Decifra-me

9 Capítulo 9- Causa e efeito


Notas iniciais
Eu juro que não estava sob efeito de nenhuma droga quando escrevi isso. Sério.

Quando meu sangue ferve, minha mente me leva até ti, como uma saída de emergência. Isso apenas até minha parte racional lembrar-me que não és mais uma opção.

Corro até a carteira largada dentro de minha caixa escura, sobre a minha estante. Mas eu prometi que não tentaria mais essa válvula de escape, não prometi? Prometi. Mas não estás mais aqui. A promessa, feita a ti, ainda está de pé? Creio que não.

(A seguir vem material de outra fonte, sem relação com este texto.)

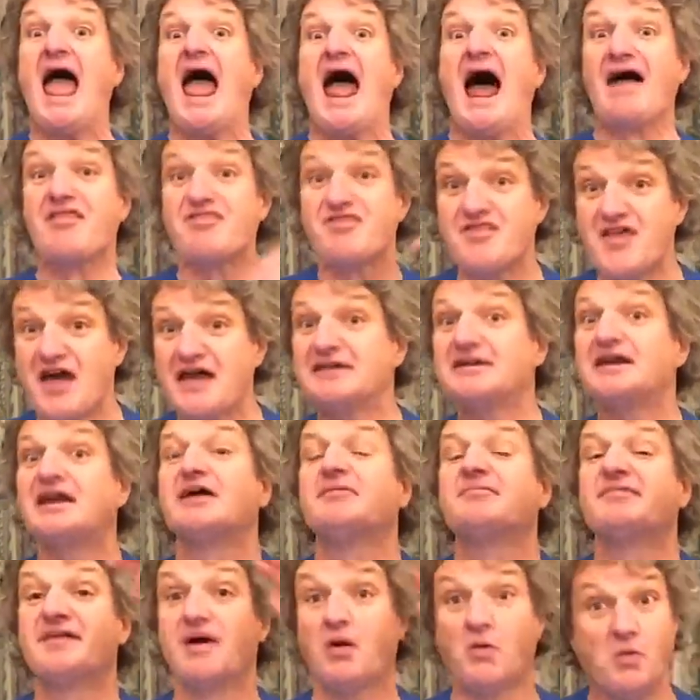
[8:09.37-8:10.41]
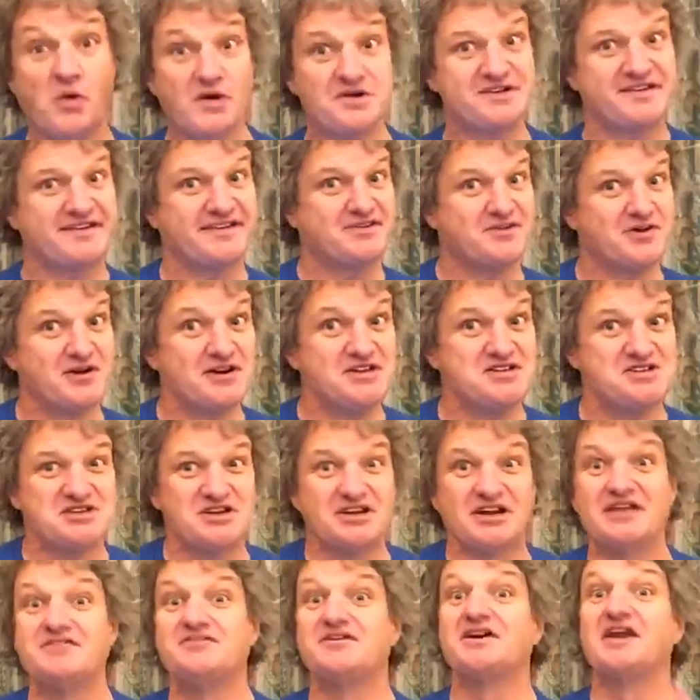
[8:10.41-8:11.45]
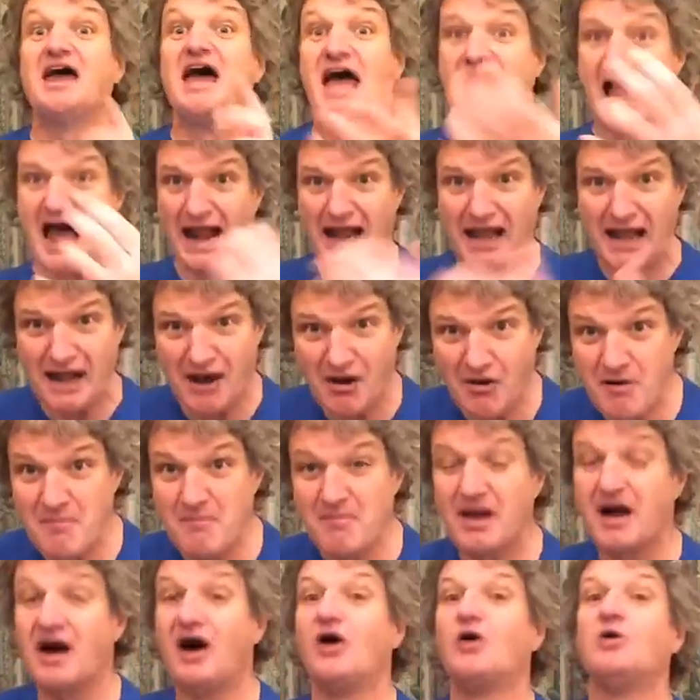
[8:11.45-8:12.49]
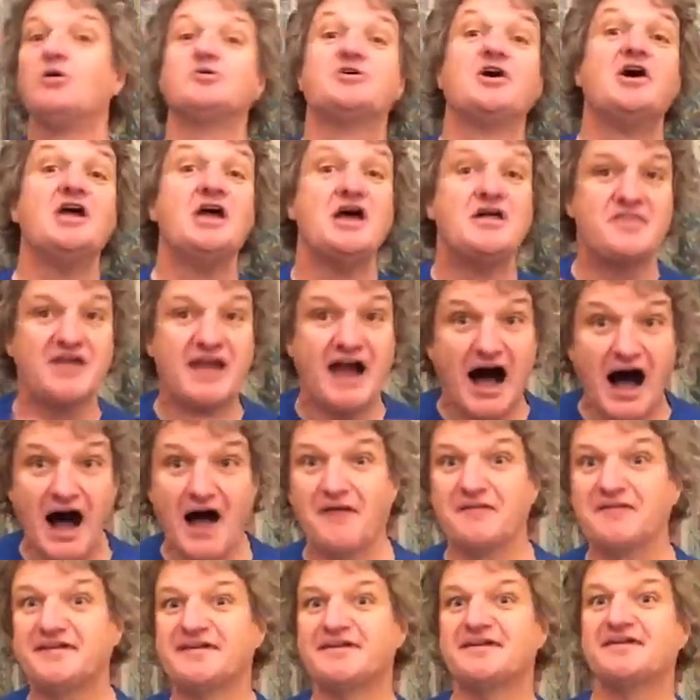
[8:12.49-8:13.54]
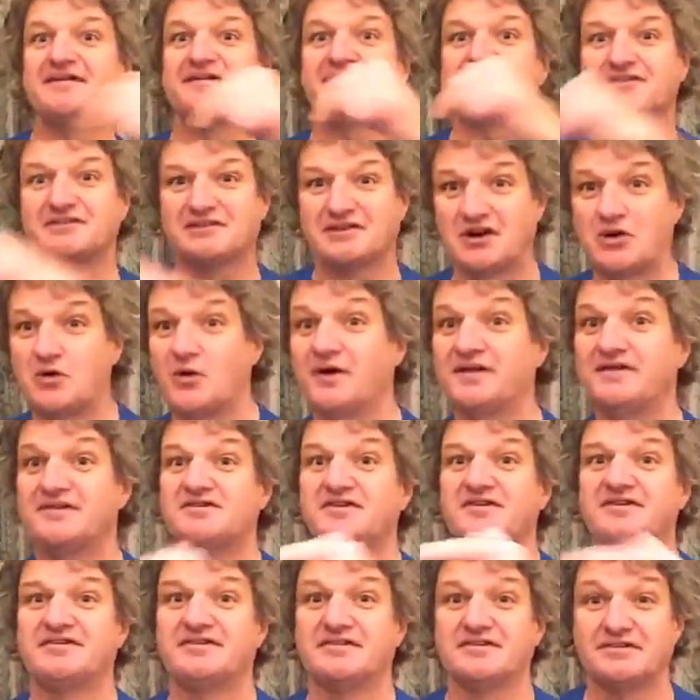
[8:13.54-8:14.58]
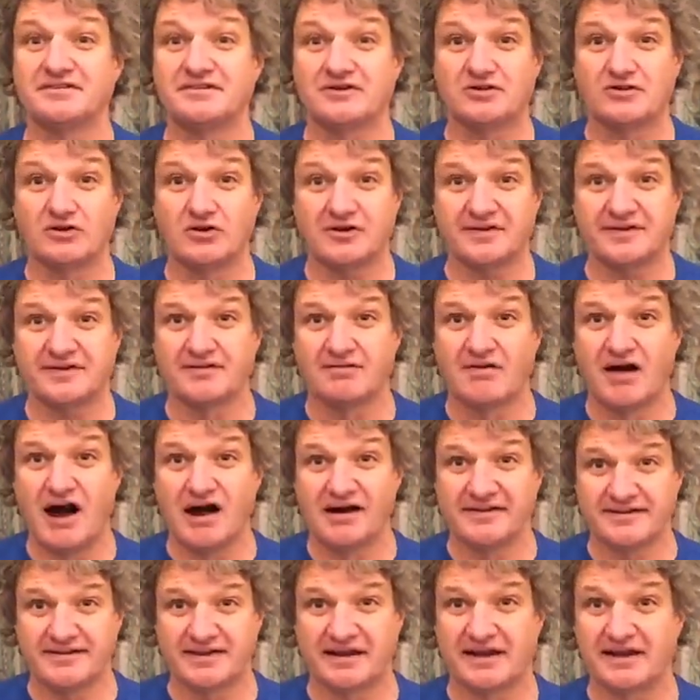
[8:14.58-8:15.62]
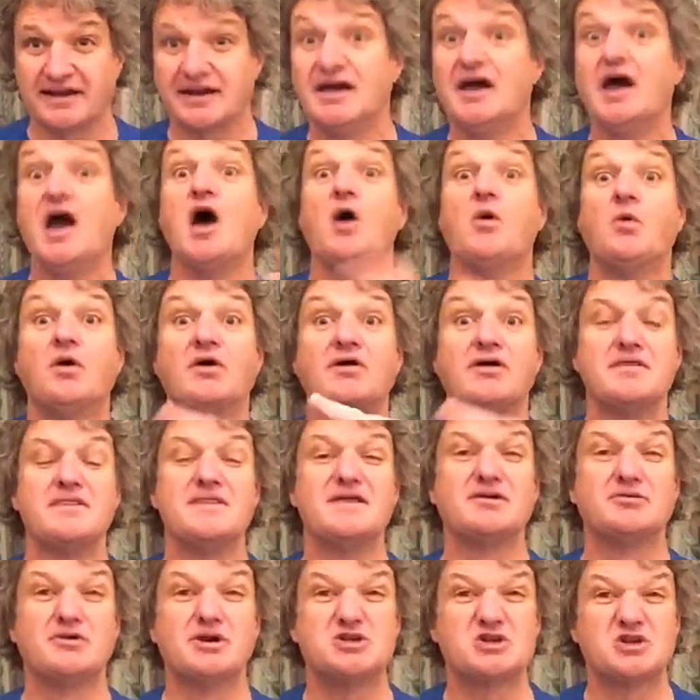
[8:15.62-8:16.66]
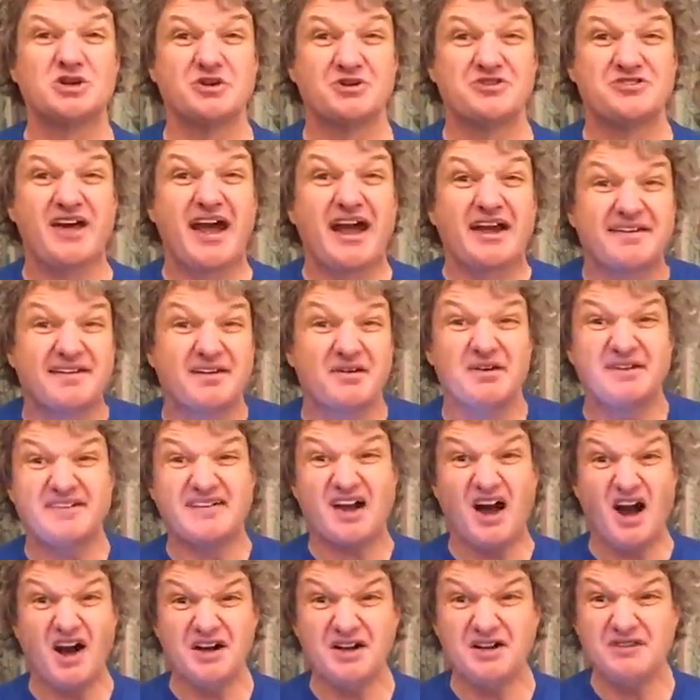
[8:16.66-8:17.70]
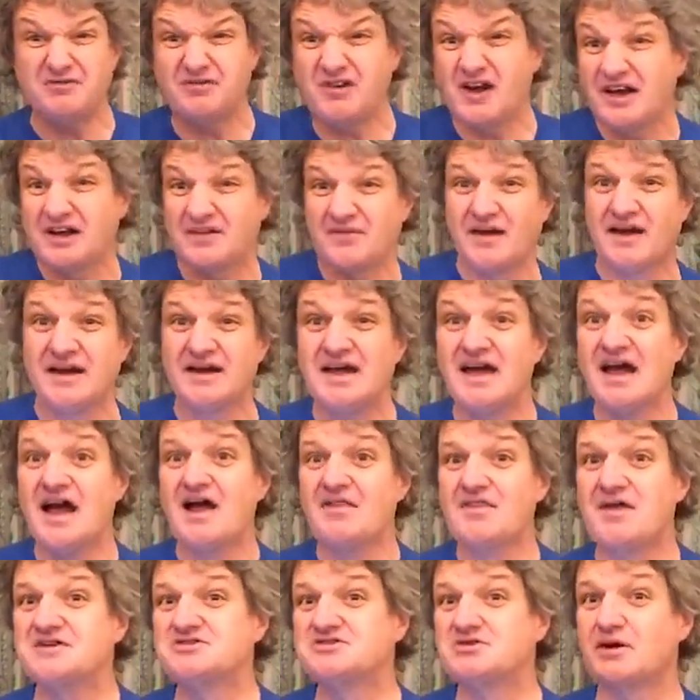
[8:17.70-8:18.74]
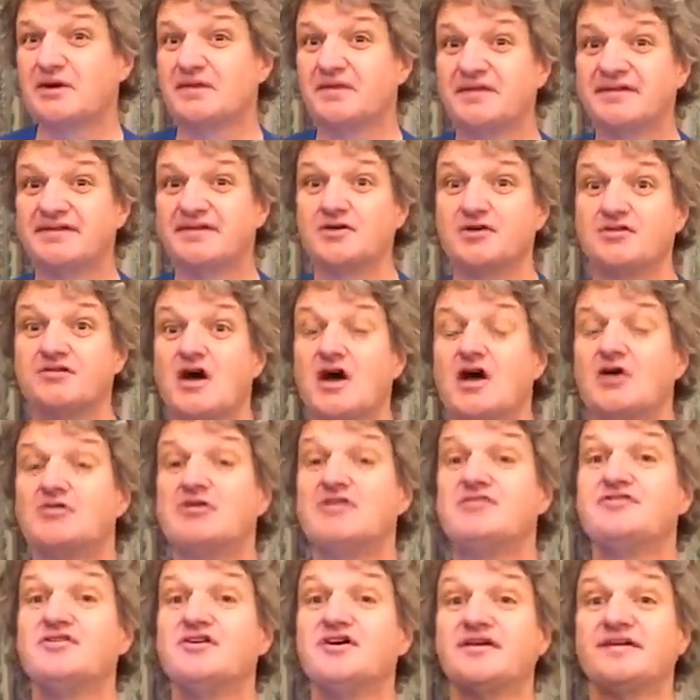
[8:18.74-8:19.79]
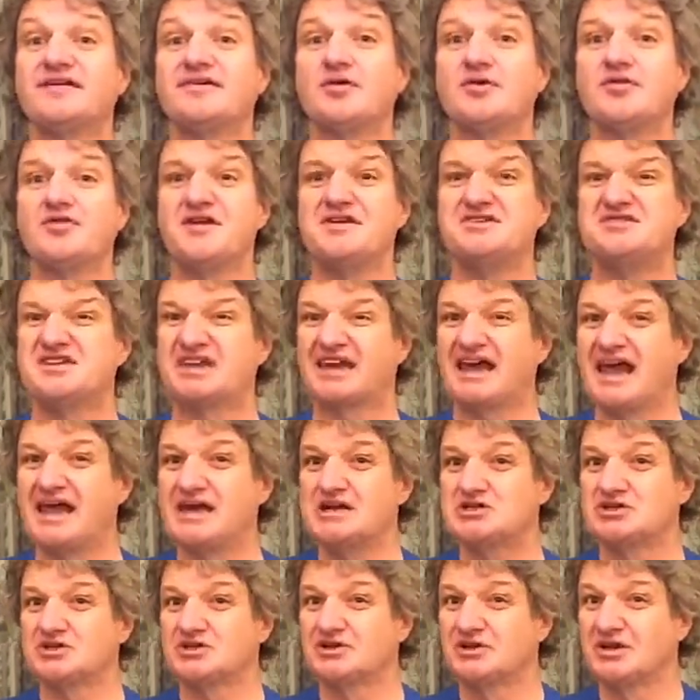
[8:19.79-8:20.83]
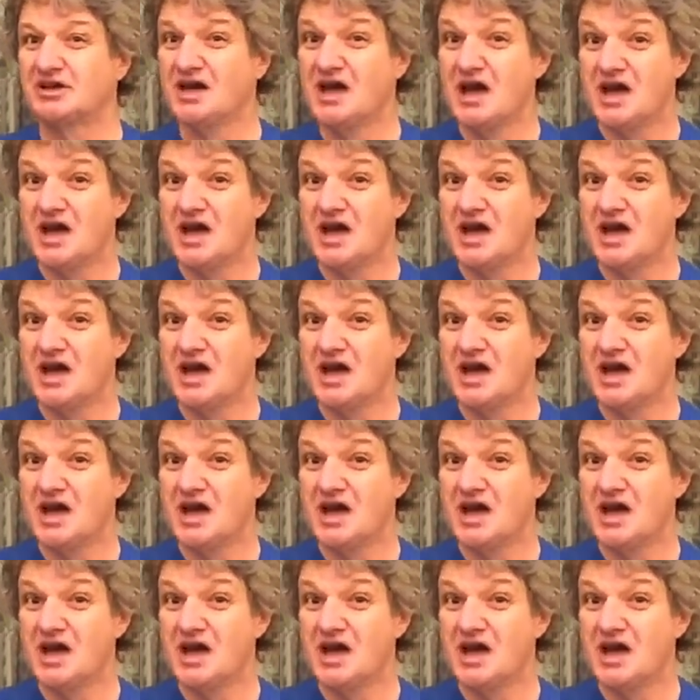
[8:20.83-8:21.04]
And then comes up, which street do you live in? And lo and behold, the answers to the questions that the crooks are asking were in the original text. So it's kind of like they're doing this sort of reverse authentication.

Tudo em mim colide; flashes incertos de imagens recentes. Alguns antigos diálogos. Alguns rostos que já partiram.

Há fogo, há alívio. Às vezes há lágrimas, mas hoje não. Hoje há apenas confusão e vermelho.

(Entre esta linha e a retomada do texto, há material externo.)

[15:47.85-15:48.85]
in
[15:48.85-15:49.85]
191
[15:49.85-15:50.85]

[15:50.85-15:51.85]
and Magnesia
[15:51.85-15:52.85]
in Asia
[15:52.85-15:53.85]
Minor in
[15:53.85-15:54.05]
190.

O quarto é tomado pela fumaça. Olho o relógio, três da tarde. Corro mais uma vez, queimo de dentro para fora, mas sempre foi assim, até quando lágrimas e sangue eram mais comuns a mim. Ouço latidos. Água jorra. Já estou fria.

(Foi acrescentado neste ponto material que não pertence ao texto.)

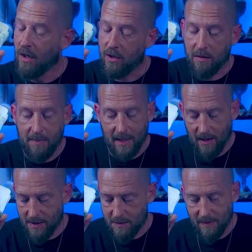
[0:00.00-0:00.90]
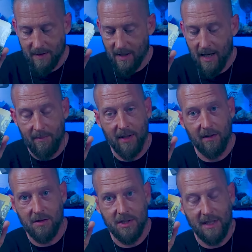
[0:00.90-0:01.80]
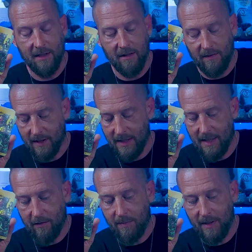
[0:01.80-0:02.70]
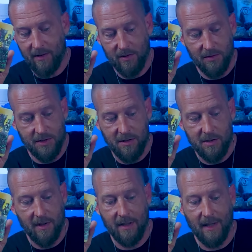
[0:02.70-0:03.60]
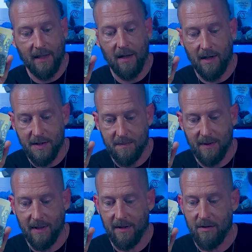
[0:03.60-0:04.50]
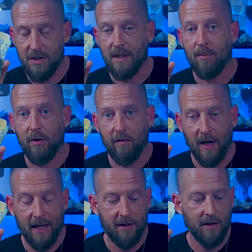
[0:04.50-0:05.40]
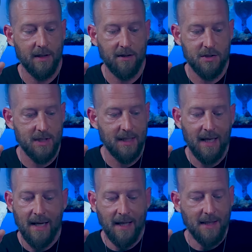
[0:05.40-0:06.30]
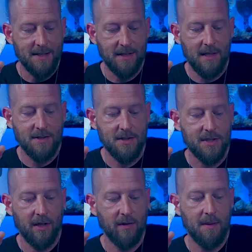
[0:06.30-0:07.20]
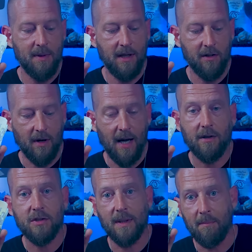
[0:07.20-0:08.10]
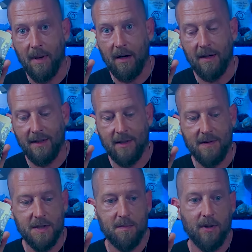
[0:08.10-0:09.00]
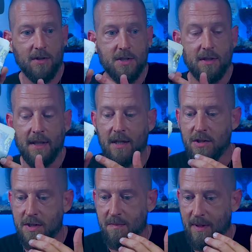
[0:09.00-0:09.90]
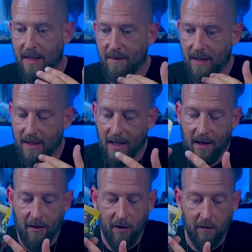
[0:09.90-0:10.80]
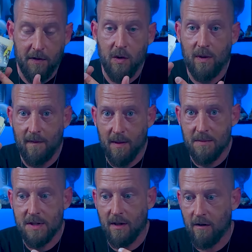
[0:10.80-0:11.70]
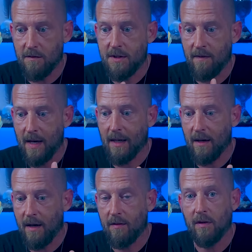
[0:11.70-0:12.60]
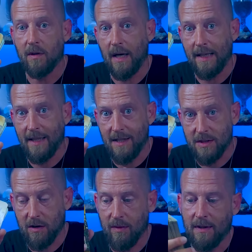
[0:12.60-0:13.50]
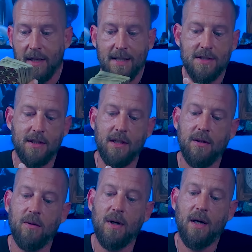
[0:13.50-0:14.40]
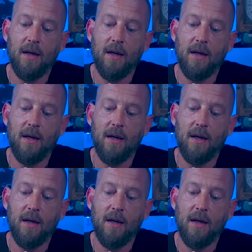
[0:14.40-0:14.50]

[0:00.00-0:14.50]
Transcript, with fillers: Could be husband type energy here. The King of Pentacles, usually like a husband energy, a provider energy. Doesn't necessarily mean you're actually married to this person. It can just mean that they're viewing themselves in that kind of a light as it relates to you.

Volto ao quarto, mas nem ao menos me lembro de ter saído. Olho em volta e tudo parece pertencer à outra pessoa. Aquela cama é minha? Aquela caixa é minha? E aquela carteira? É tudo meu? Porque não consigo lembrar se realmente é.

Meu corpo dói. Minha cabeça, principalmente.

Deito-me. Aquela lâmpada não me é estranha, talvez seja minha também. Não me lembro de ter fechado os olhos, mas durmo.